Tests found that the DNA of some villagers in Liqian, on the fringes of the Gobi Desert in north-western China, was 56 per cent Caucasian in origin.

Many of the villagers have blue or green eyes, long noses and even fair hair, prompting speculation that they have European blood.

A local man, Cai Junnian, is nicknamed by his friends and relatives Cai Luoma, or Cai the Roman, and is one of many villagers convinced that he is descended from the lost legion.

Archeologists plan to conduct digs in the region, along the ancient Silk Route, to search for remains of forts or other structures built by the fabled army.

"We hope to prove the legend by digging and discovering more evidence of China's early contacts with the Roman Empire," Yuan Honggeng, the head of a newly-established Italian Studies Centre at Lanzhou University in Gansu province, told the China Daily newspaper.

The genetic tests have leant weight to the theory that Roman legionaries settled in the area in the first century BC after fleeing a disastrous battle.

The clash took place in 53BC between an army led by Marcus Crassus, a Roman general, and a larger force of Parthians, from what is now Iran, bringing to an abrupt halt the Roman Empire's eastwards expansion.

Thousands of Romans were slaughtered and Crassus himself was beheaded, but some legionaries were said to have escaped the fighting and marched east to elude the enemy.

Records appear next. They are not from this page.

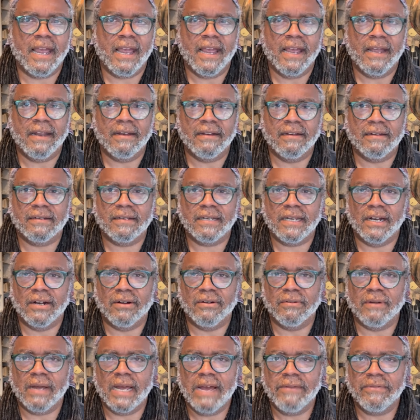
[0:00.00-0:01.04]
and
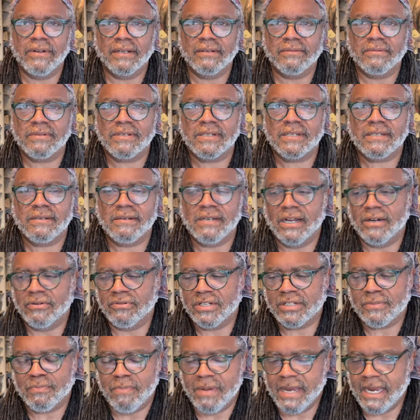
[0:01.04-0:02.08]
you know having
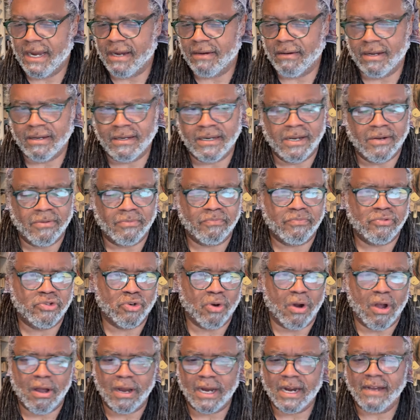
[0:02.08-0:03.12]
you know just being like you know
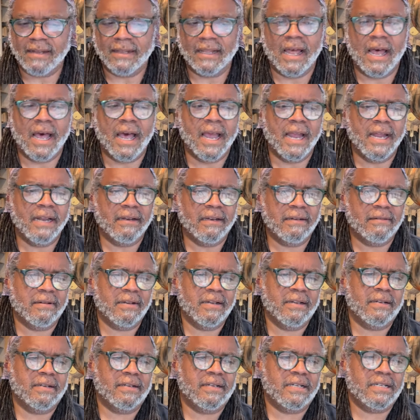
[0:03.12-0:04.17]
drawing
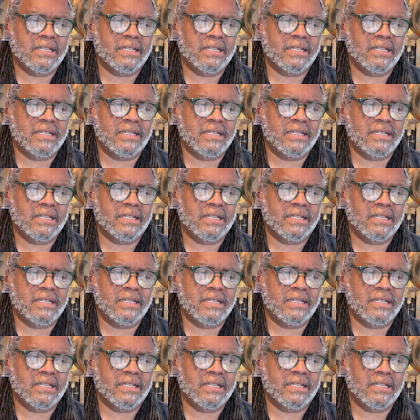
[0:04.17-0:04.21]
online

They supposedly fought as mercenaries in a war between the Huns and the Chinese in 36BC – Chinese chroniclers refer to the capture of a "fish-scale formation" of troops, a possible reference to the "tortoise" phalanx formation perfected by legionnaries. The wandering Roman soldiers are thought to have been released and to have settled on the steppes of western China.

The theory was first put forward in the 1950s by Homer Dubs, a professor of Chinese history at Oxford University.

The Roman Empire reached its greatest territorial extent under the Emperor Trajan in the 2nd century AD, just as the Han empire was beginning to decline.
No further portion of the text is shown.